WHAT IS BEING ASKED:
Every record below is to be repeated exactly, with the pictures left out.
-------- THE RECORDS --------
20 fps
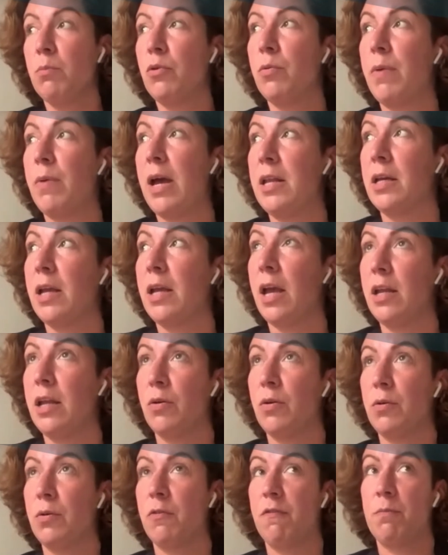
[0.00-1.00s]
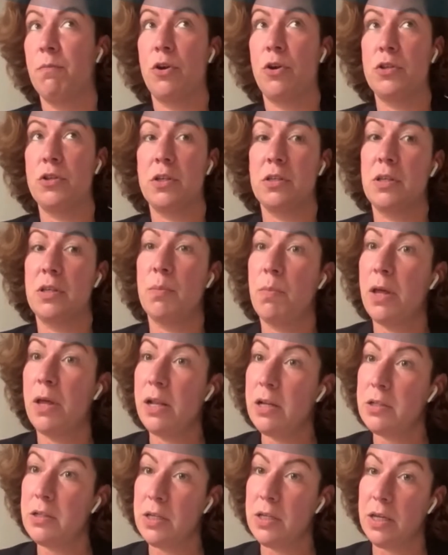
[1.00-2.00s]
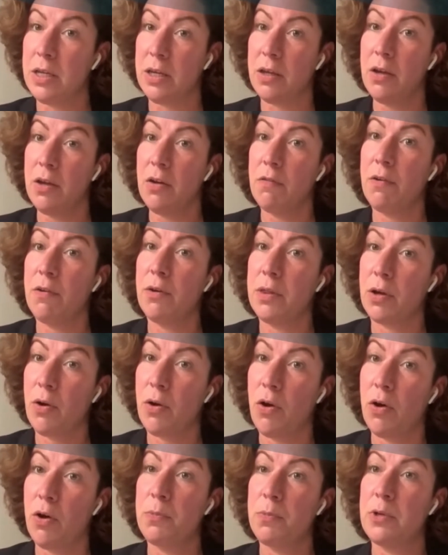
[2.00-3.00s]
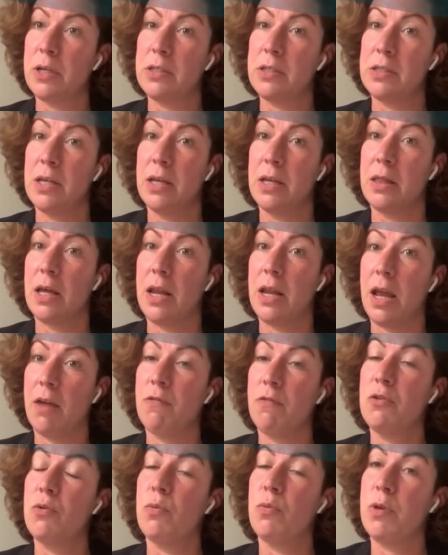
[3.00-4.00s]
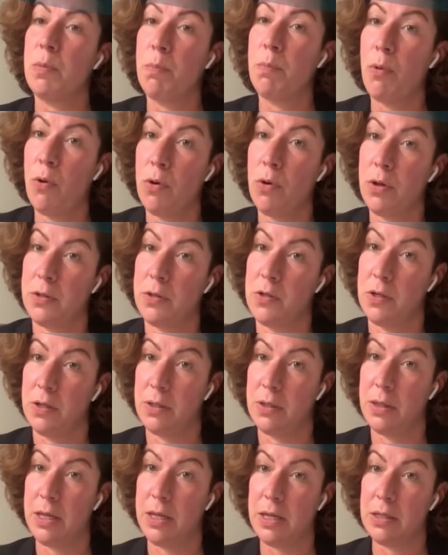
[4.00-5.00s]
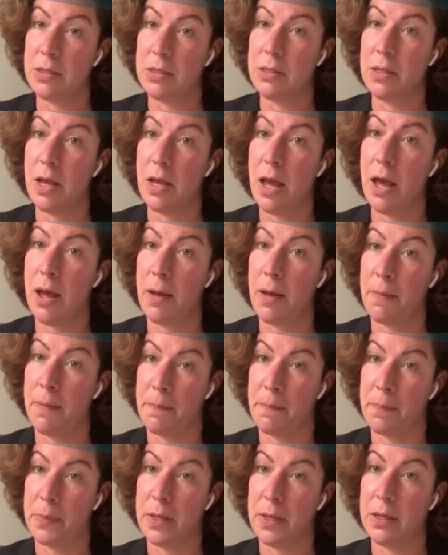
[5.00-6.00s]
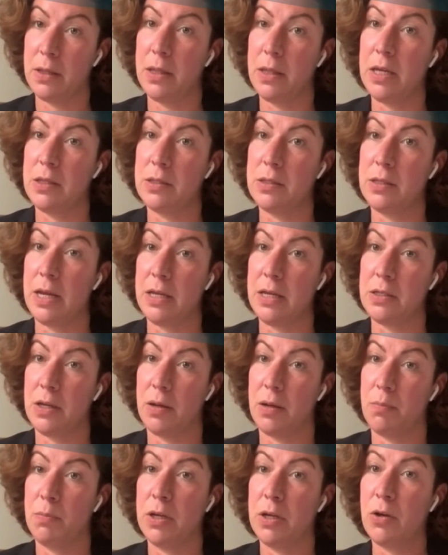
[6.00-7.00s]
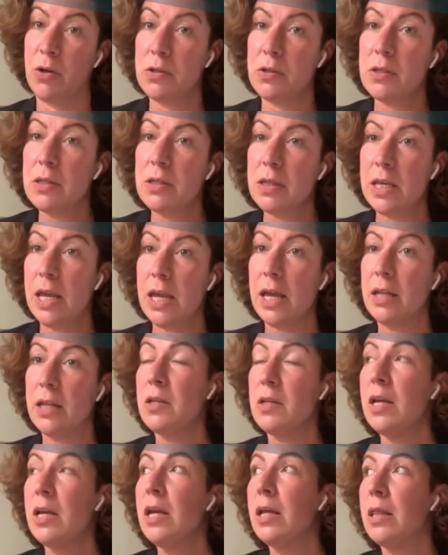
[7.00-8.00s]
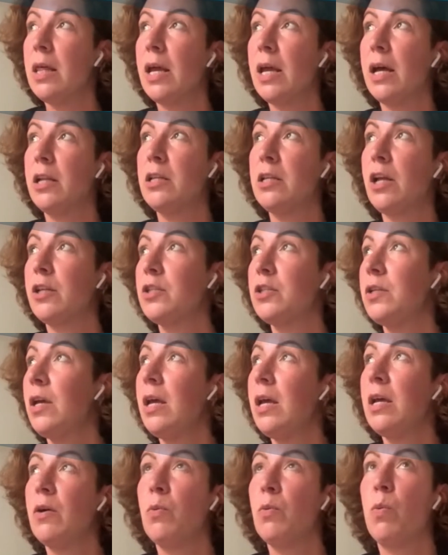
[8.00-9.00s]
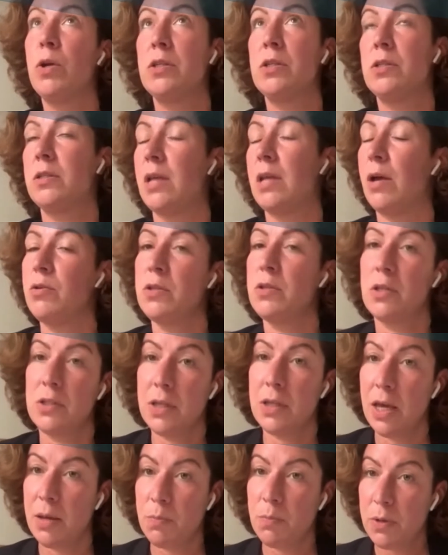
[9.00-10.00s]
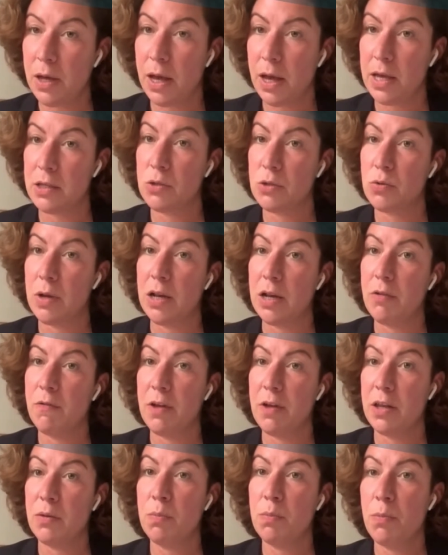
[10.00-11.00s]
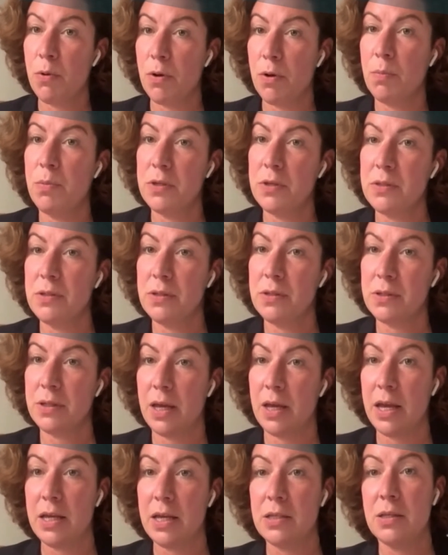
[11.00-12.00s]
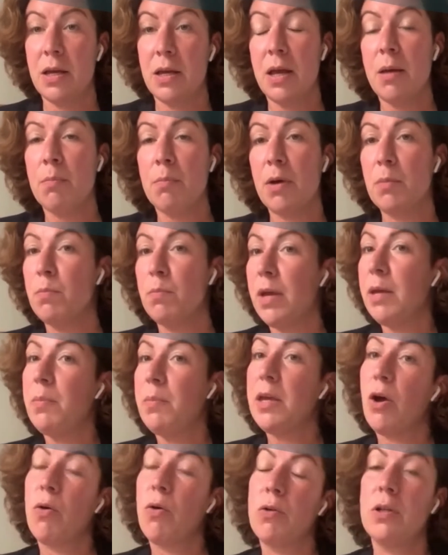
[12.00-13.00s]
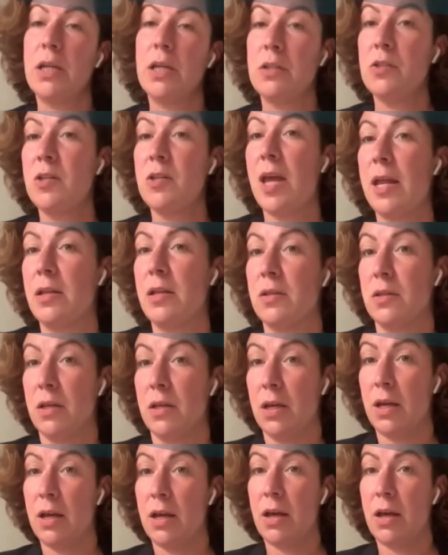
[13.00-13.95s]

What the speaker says: provide a kind of processability for the corporates that have to report these data. Because in the end, there are not 1,000 KPIs relevant per business case, but maybe only 10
--------
TASK ANSWER:
20 fps
[0.00-1.00s]
[1.00-2.00s]
[2.00-3.00s]
[3.00-4.00s]
[4.00-5.00s]
[5.00-6.00s]
[6.00-7.00s]
[7.00-8.00s]
[8.00-9.00s]
[9.00-10.00s]
[10.00-11.00s]
[11.00-12.00s]
[12.00-13.00s]
[13.00-13.95s]

What the speaker says: provide a kind of processability for the corporates that have to report these data. Because in the end, there are not 1,000 KPIs relevant per business case, but maybe only 10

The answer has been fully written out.